Monday, January 11, 2010

"Avatar" Blues Can Be Cured with Real Life Activism and Radical Lifestyle Change

This CNN article, "Audiences Experience Avatar Blues" http://www.cnn.com/2010/SHOWBIZ/Movies/01/11/avatar.movie.blues/index.html about moviegoers becoming depressed and suicidal after watching Avatar is troubling yet strangely hopeful. It is curious as well as shocking that people have been so asleep for so many centuries that only now that they have seen a computer generated movie have they become depressed by, shocked, outraged and aware of the severity of the loss of human life, of the loss of the natural, luscious beauty of our planet and of the loss of the joyous, symbiotic cultures that once inhabited the continent of North America. 

I think it is testimony to how dull, arduous and downright painfully boring public school has presented history-- in attempts by our government to deter people from deeper inquiry and research into the truth behind the atrocities and genocide that our government has committed against the indigenous peoples of the world. A People's History of the United States by Howard Zinn is the real-life "Avatar" that every American should be reading.

I suggest and hope that the mass numbers of depressed and suicidal viewers use their angst to rally together to save our very real life planet and the remaining peaceful indigenous cultures from further destruction and seriously rethink our society, our culture, our Government, our Capitalism and our worship of money and material objects. 

Life does not have to be hurried, routine, difficult, painful, impersonal, mechanical, apathetic, media-obsessed, money obsessed and a struggle just to exist- We allow it to be that way by being part of a machine-like system that feeds off of money, compliance, ignorance, consumerism and apathy. This machine-like society that we have allowed to keep regenerating is the antithesis of everything  we need in order to be truly happy, joyful and free. Read Daniel Quinn's Ishmael  and Jean Liedloff's The Continuum Concept after you finish A People's History of the United States by Howard Zinn. 

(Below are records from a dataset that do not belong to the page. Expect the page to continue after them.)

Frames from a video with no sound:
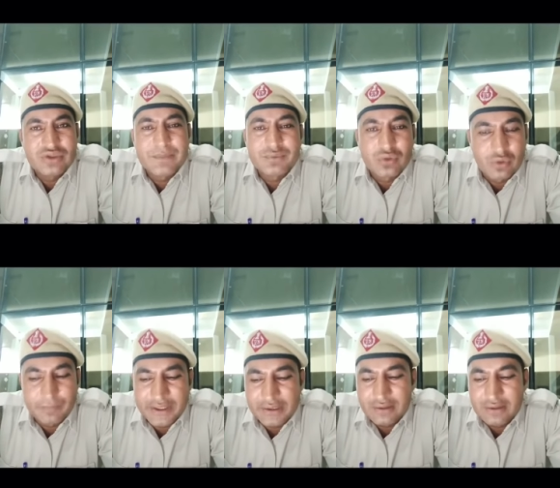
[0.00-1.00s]
तो सिर्फ सौ
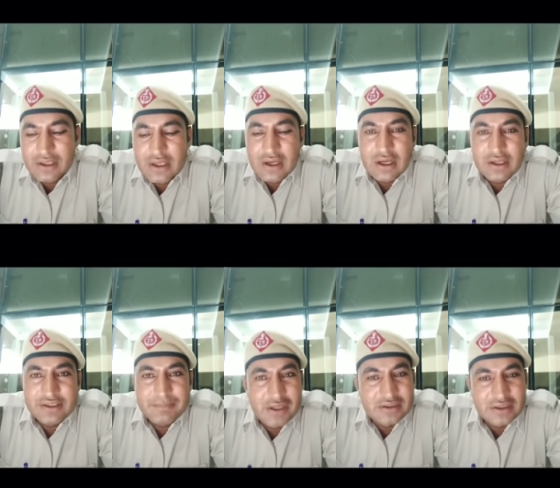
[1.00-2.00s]
रुपये आर
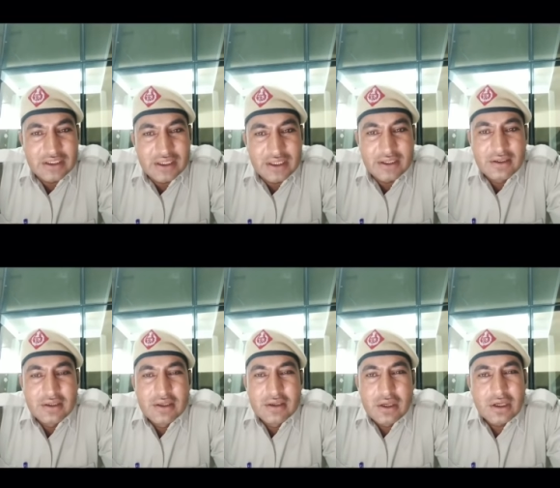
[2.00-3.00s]
सी पाँच हज़ार है
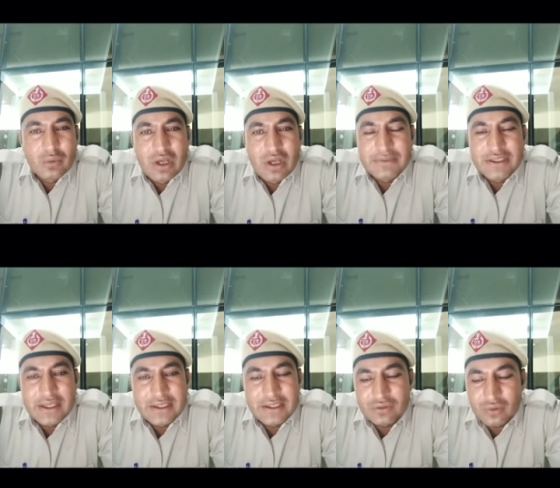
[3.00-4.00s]
अगर वो आप
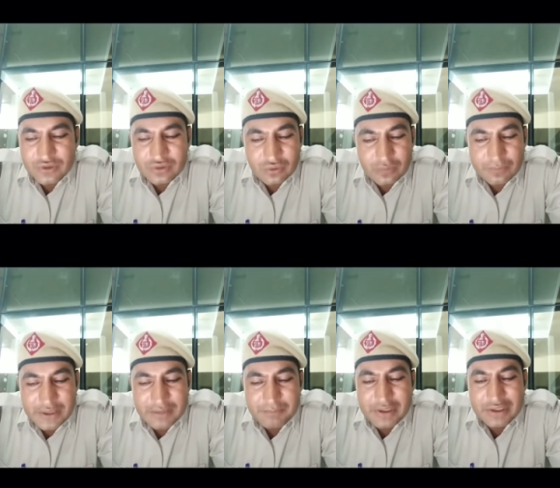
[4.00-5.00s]
दिखाएंगे तो भी सौ
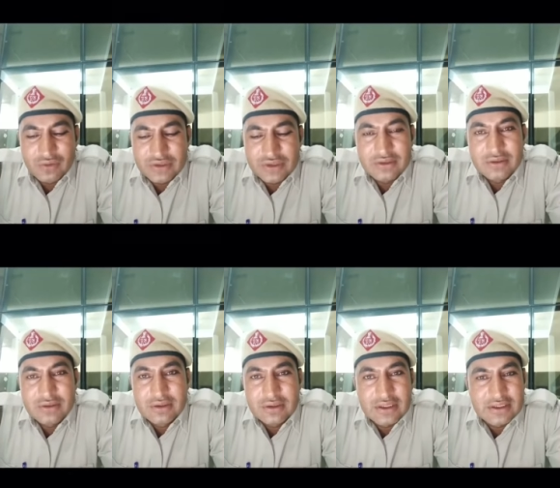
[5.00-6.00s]
रुपये पॉल्यूशन
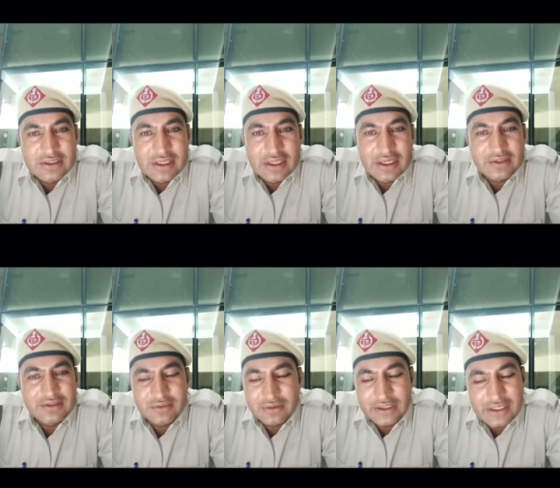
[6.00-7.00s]
दस हज़ार है आर सी
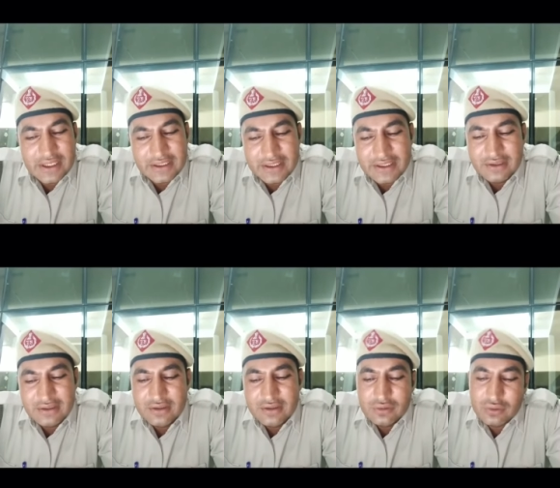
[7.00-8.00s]
दिखाएंगे
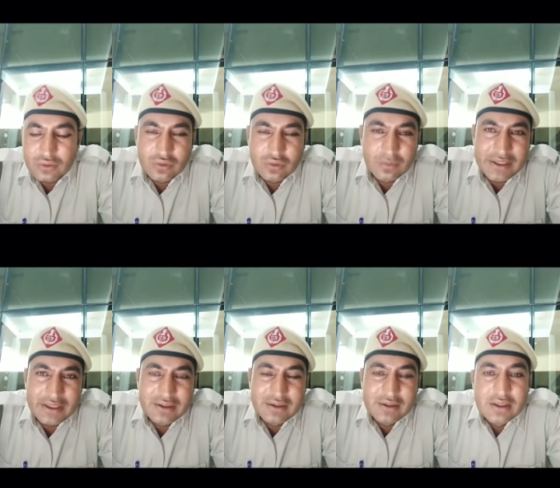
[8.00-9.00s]
तो सौ
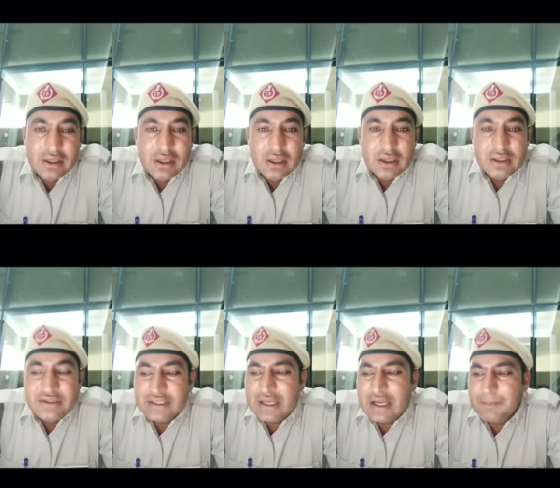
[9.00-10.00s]
रुपये
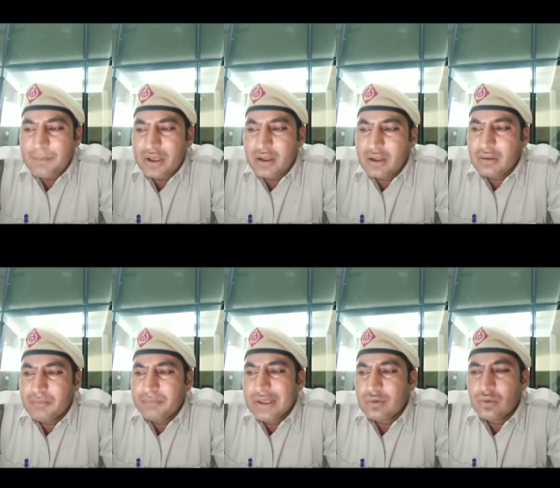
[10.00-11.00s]
इससे आप
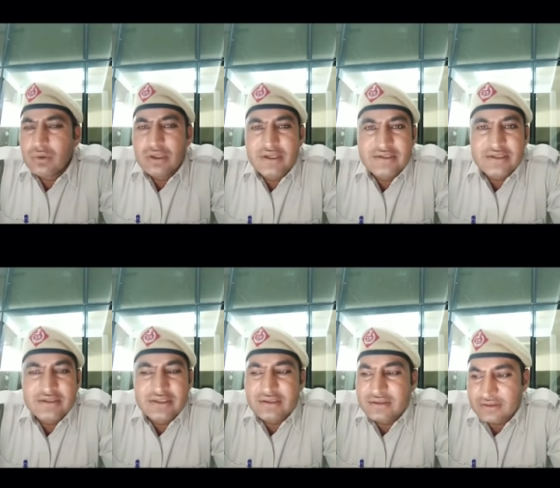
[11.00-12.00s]
बिल्कुल निश्चिंत
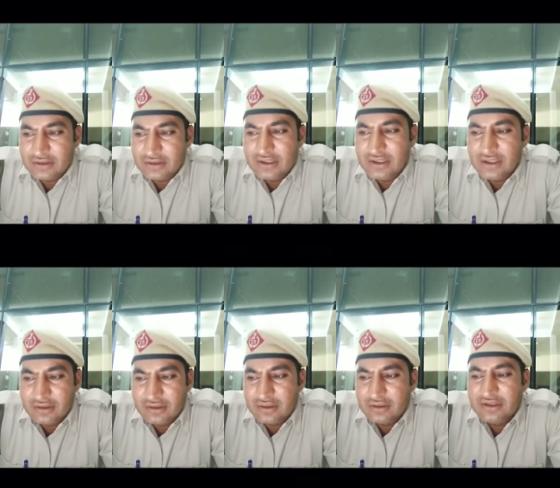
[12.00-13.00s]

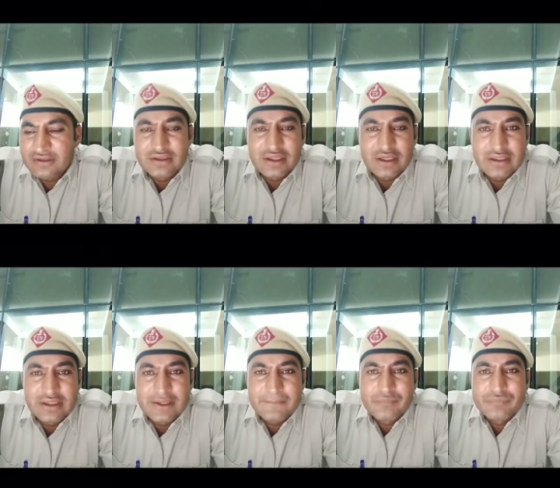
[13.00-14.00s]
निश्चिंत
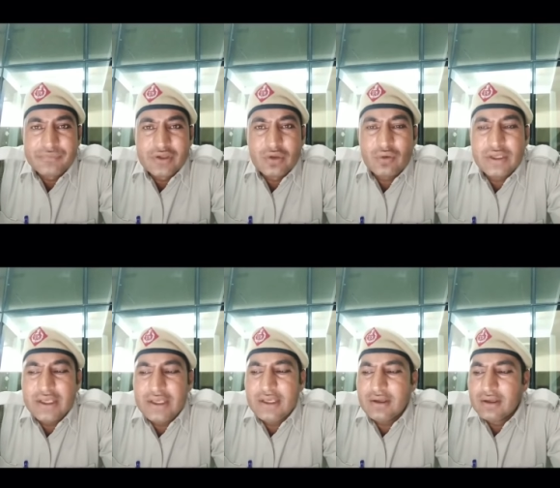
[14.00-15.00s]
रहिए क्योंकि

If you have seen Avatar and are depressed by it, try to refrain from wasting your time doing Google searches to drown yourself in fictional musings about the movie- Instead take real action to research the violence our society has been built on, the violence that it continues to do, how we have become the way we've become and how we as individuals can make an accumulative difference by doing something different- Returning to more natural, connected, authentic communities and ways of living.

We can start to create a new way of life by removing our children from the clutches of the public school system and allowing them to grow up joyfully and free through unschooling or in schools like The Sudbury Valley Free School. We can join or create intentional communities, eat organic, unprocessed foods and "kill" (or atleast subdue) our television sets, our Blackberries and our endless, insatiable greed for material objects. We can put our children's needs as our first priority, cease punishing them and parent them for connection and attachment, whether they are infants or older adolescents. We can participate in real life activism for the planet, for trees, animals, for children, for the remaining indigenous cultures, for our communities and neighbors, our families and for the rest of humanity.

We can't retreat in blissful escapism to "Pandora", but, as Ghandi challenged, "We must be the change we wish to see in the world" --This world. Earth. Our world.